Allora, non si deve perdere un solo nome tra tutti quelli che saranno nominati nel nuovo governo. E cominciare, dopo l’elenco dei nominati, a fare la radiografia di questo Governo. Insomma, se il populismo è la carta d’identità utile per oltrepassare i confini della vecchia politica, le sue azioni non possono essere in linea con quello spirito. Se il populismo mette un ministro antivaccino alla sanità, all’Enel non puoi mettere un ministro anti petrolio, tanto per intenderci. Ma se metti un una donna o un uomo a capo dell’Enel pronta/o a ridefinire le scelte e le politiche energetiche, allora puoi fare molto. Perché la principale battaglia, nel mondo, sarà come assicurare l’energia tra aumento demografico, crisi degli equilibri ambientali (desertificazione e scioglimento dei ghiacciai, tanto per dire due priorità) e costi per garantirla. È noto, infatti, che starà sul mercato chi avrà energia a costi bassi e rinnovabili, mentre entreranno in crisi quei Paesi che non trovano accordi con altri Paesi per uscire dal petrolio e continuare a produrre avendo bisogno del petrolio.

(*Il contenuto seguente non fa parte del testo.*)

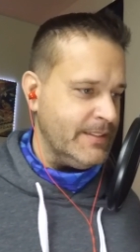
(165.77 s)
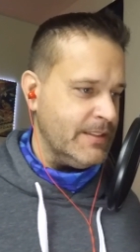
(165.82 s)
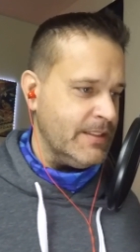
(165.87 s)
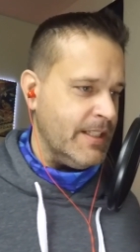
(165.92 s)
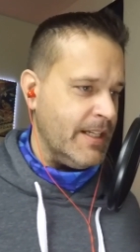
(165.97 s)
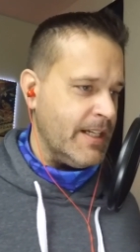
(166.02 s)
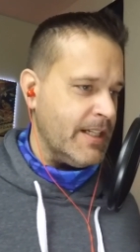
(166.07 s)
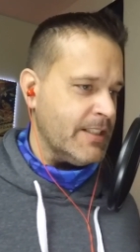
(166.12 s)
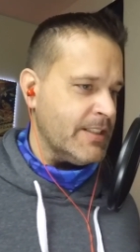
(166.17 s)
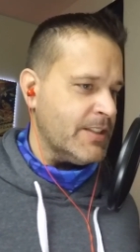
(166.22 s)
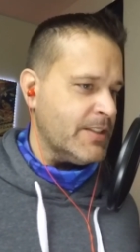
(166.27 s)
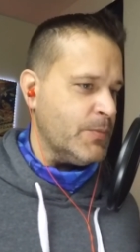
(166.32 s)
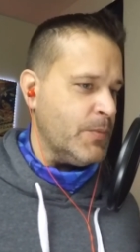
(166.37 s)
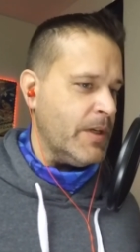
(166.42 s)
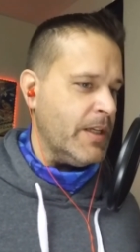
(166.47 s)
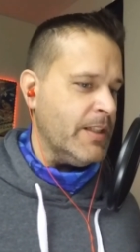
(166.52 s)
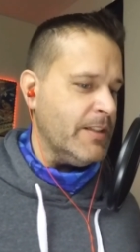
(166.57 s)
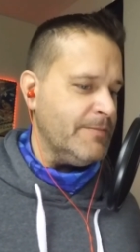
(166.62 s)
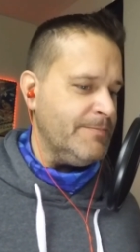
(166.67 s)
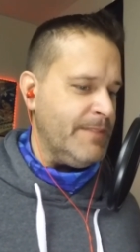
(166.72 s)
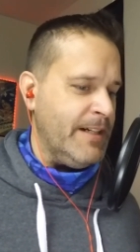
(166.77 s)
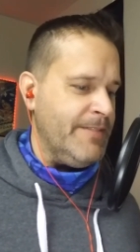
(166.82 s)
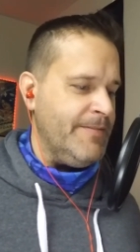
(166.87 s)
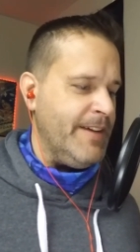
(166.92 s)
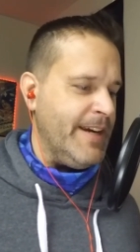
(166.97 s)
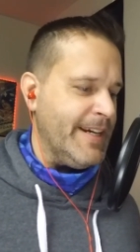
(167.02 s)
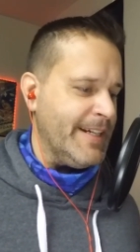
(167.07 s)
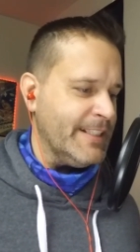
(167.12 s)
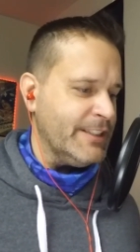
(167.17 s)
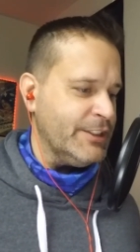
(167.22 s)
Take a swill of my
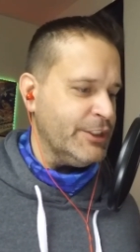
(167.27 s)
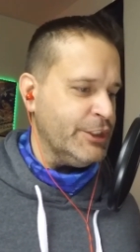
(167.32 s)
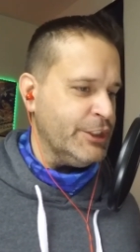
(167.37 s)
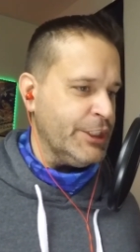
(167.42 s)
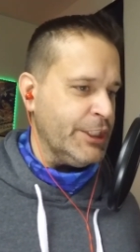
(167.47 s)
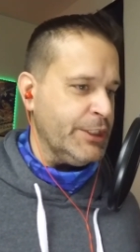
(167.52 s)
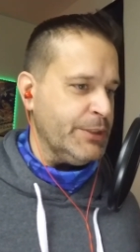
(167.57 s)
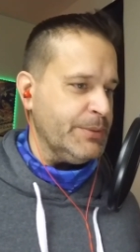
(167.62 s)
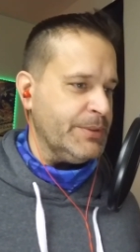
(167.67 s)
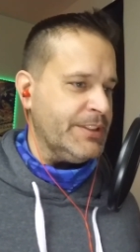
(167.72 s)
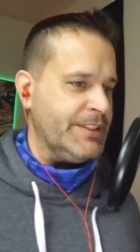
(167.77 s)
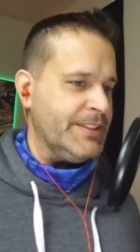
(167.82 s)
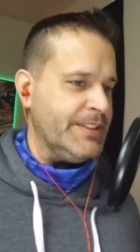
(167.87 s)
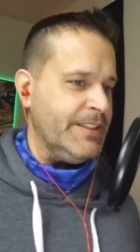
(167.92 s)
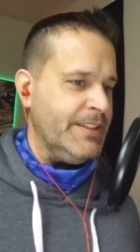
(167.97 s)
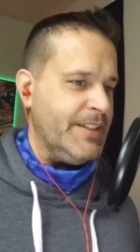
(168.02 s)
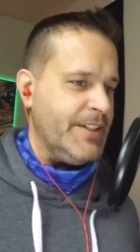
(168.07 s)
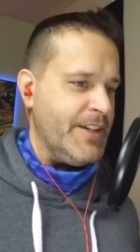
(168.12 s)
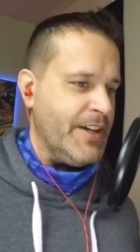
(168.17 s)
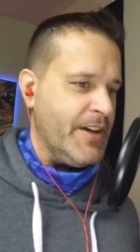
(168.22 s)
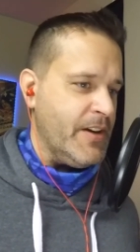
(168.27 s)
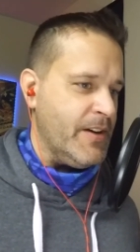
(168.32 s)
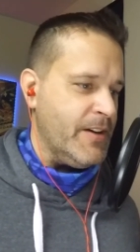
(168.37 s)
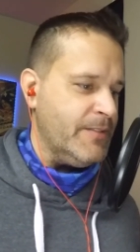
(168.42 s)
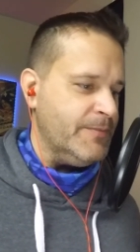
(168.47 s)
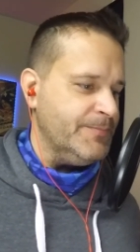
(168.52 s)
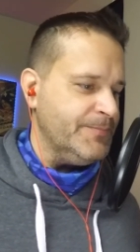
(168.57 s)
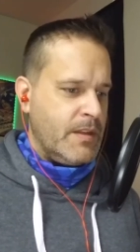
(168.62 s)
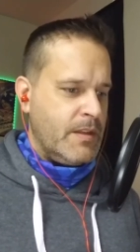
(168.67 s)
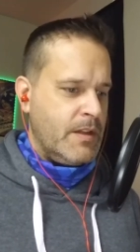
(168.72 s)
Vegas juice. There you
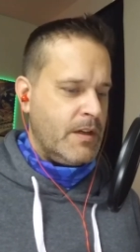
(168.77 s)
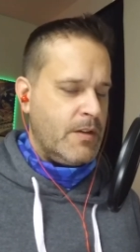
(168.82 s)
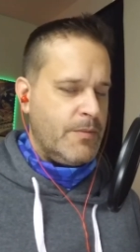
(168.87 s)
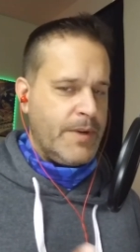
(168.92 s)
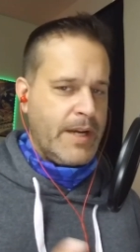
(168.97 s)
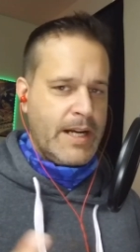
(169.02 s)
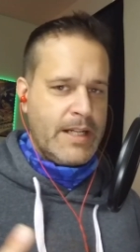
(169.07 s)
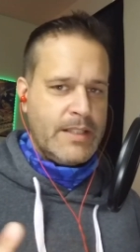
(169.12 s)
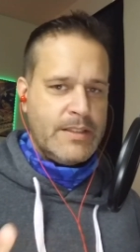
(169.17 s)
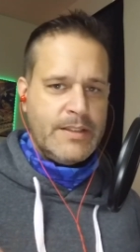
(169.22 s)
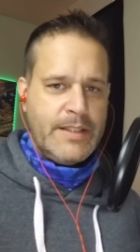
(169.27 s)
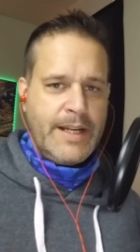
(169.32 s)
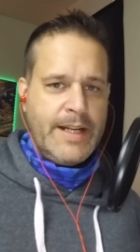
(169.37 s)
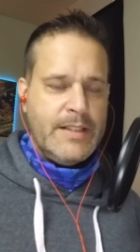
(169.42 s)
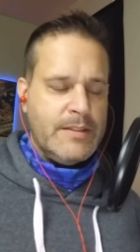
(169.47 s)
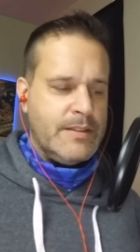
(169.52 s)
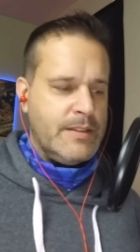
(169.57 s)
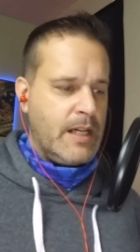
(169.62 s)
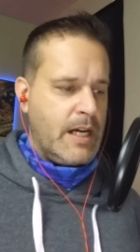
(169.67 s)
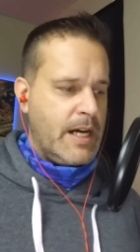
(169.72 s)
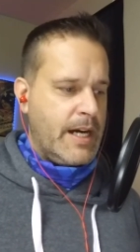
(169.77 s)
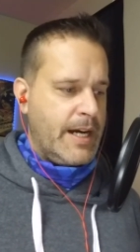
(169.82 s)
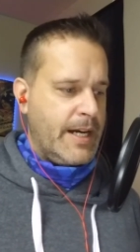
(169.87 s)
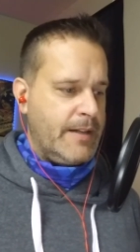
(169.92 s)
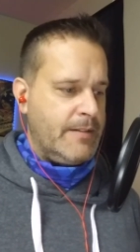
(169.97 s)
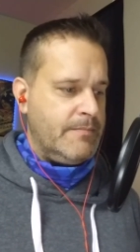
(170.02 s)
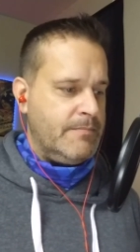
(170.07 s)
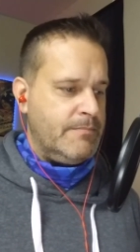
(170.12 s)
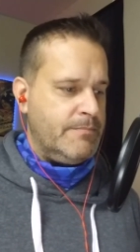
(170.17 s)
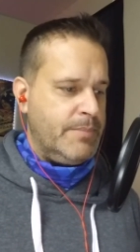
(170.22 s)
go. You know, we got to stay
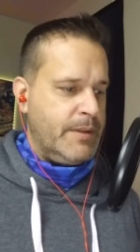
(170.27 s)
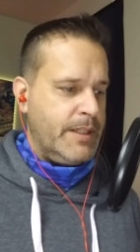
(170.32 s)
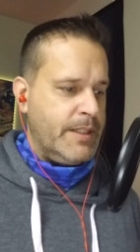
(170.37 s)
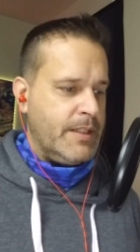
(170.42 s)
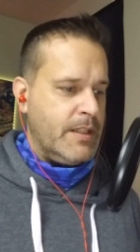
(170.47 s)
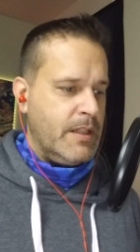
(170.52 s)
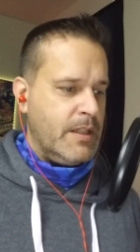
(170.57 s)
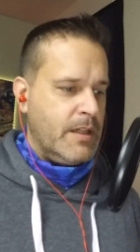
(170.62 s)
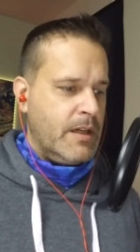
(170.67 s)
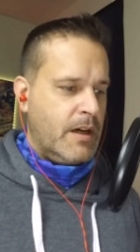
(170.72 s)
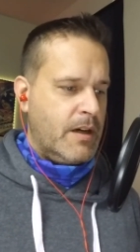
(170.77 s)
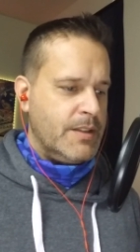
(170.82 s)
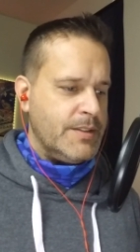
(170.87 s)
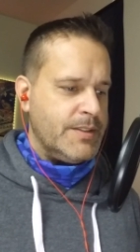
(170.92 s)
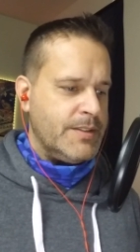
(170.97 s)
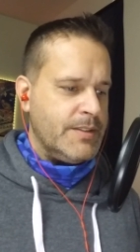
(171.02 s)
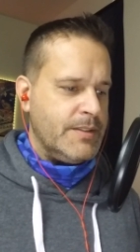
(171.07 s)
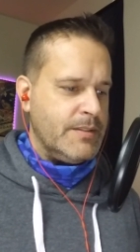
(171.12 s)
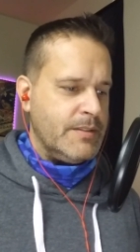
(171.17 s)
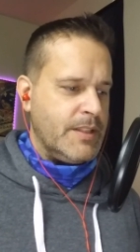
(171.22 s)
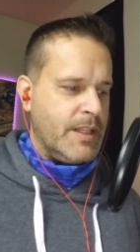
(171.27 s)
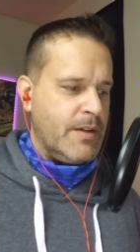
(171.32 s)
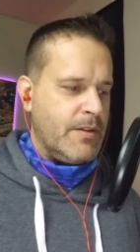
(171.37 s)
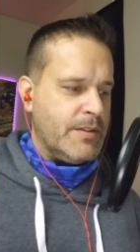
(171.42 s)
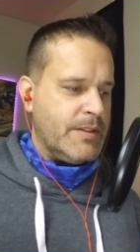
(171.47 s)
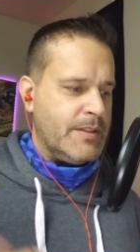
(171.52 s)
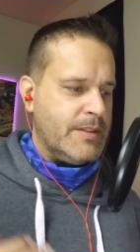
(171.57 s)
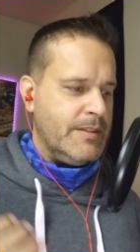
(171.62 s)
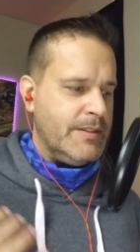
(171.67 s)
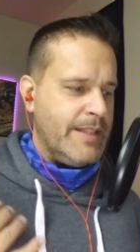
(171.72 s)
inside. But also, you
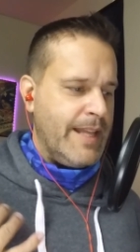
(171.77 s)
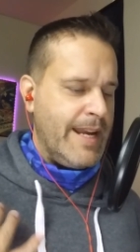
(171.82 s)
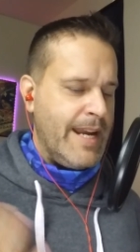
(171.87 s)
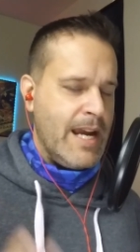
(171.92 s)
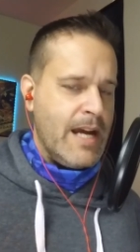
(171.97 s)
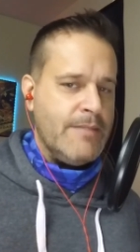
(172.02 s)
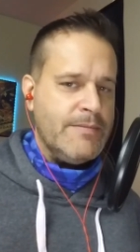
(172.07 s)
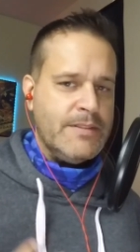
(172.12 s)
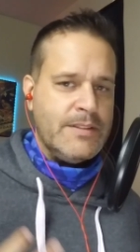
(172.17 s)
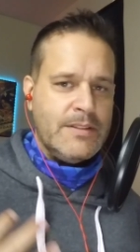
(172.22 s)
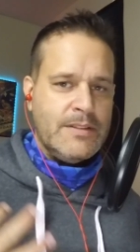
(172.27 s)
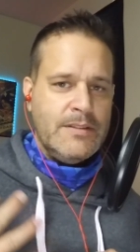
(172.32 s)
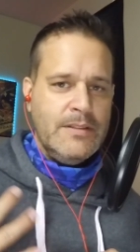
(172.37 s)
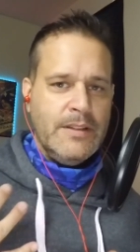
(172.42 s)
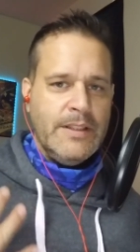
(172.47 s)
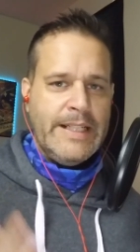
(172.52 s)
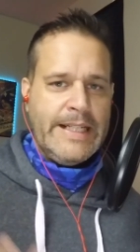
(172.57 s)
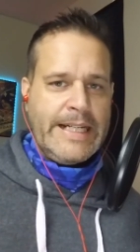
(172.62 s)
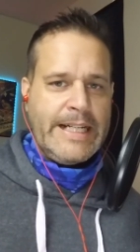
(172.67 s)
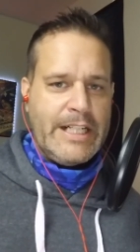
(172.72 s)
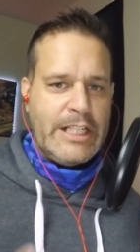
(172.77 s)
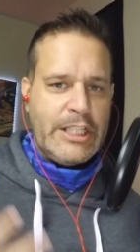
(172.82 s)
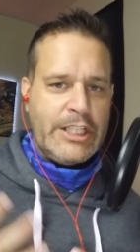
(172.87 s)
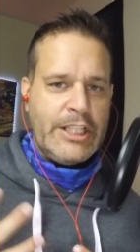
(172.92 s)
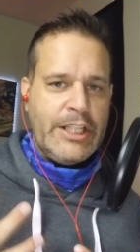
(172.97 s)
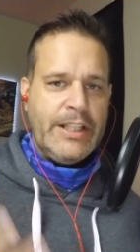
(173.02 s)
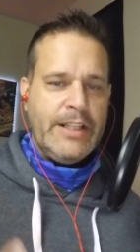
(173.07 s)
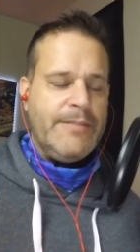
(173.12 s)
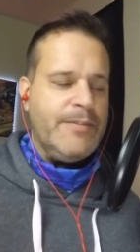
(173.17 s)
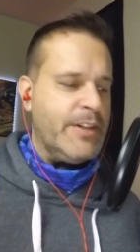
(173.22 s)
know, they have liquor
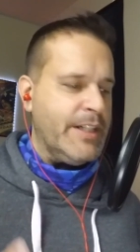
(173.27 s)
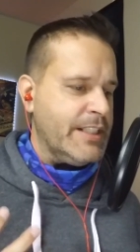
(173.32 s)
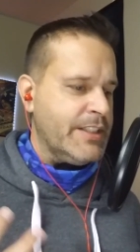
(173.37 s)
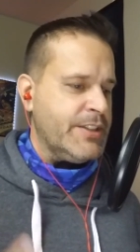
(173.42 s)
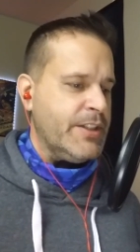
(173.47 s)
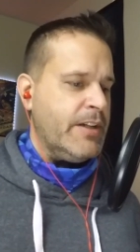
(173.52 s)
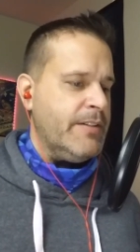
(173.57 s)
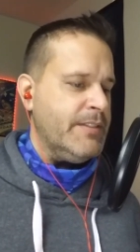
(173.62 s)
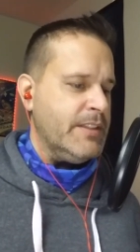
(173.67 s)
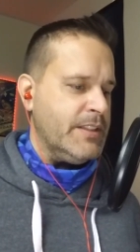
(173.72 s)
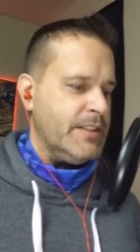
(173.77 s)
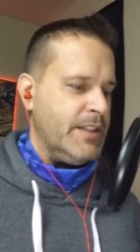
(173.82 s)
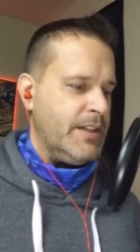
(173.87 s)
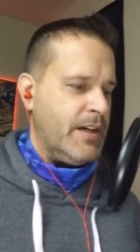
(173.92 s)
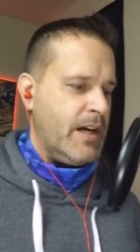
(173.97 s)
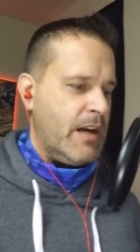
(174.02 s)
delivery service here.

E in tema di nomine, l’altra che ci farà capire se la campagna elettorale era un sogno o un programma, sarà l’azione sulle banche e la finanza, entrambe giudicate all’origine della crisi da Lega e 5S. Se è vero che viviamo in un contesto drogato dagli affari delle banche e della finanza, coordinate dal convitato di pietra delle assicurazioni, le nomine in materia bancaria e finanziaria saranno coerenti col programma elettorale o siamo stati tutti dentro una bolla gigantesca? Banche, finanza e assicurazioni agiscono in zone franche ma i provvedimenti che assumono determinano la vita quotidiana di ogni cittadino. Quelle zone franche godono della protezione dei Governi. Davvero il Governo Lega-5S farà uscire allo scoperto le inique decisioni di banche e finanza per restituire ai cittadini l’unica sovranità della democrazia diretta che conta davvero, ossia obbligare i poteri bancari, finanziari e assicurativi a politiche volte  a redistribuire davvero la ricchezza e salvaguardare il welfare, invece di permettere alla ricchezza  di essere accumulata sempre più nelle stesse poche mani? Davvero Lega e 5S riformeranno la legge Fornero, applicheranno il reddito di cittadinanza e abbasseranno le tasse? Sui primi due provvedimenti, banche, finanze, assicurazioni storcono il naso e sulle tasse Salvini ha parlato e ha detto cos’è il populismo: ha detto che chi guadagna di più deve pagare meno tasse. Un vero e proprio incentivo per il welfare e un provvedimento utile per riequilibrare il flusso di ricchezza….

Chissà che conti hanno fatti gli esperti di Lega e 5S per dire che tutti quei provvedimenti saranno sostenibili, chissà se quei conti conterranno il deficit pubblico o se aumenterà gravando ancora di più sulle prossime generazioni. Insomma, il governo che sta nascendo dimostrerà che i numeri del denaro (banche, finanza, assicurazioni) non valgono i numeri della vita quotidiana la quale è più articolata e complessa di cifre fatte per aumentare le iniquità sociali, economiche e politiche? Dunque farà tutto ciò il nuovo Governo? Lo capiremo dalle mosse di Salvini, la cui Lega, con la metà dei voti dei 5S, detta la linea politica del Governo.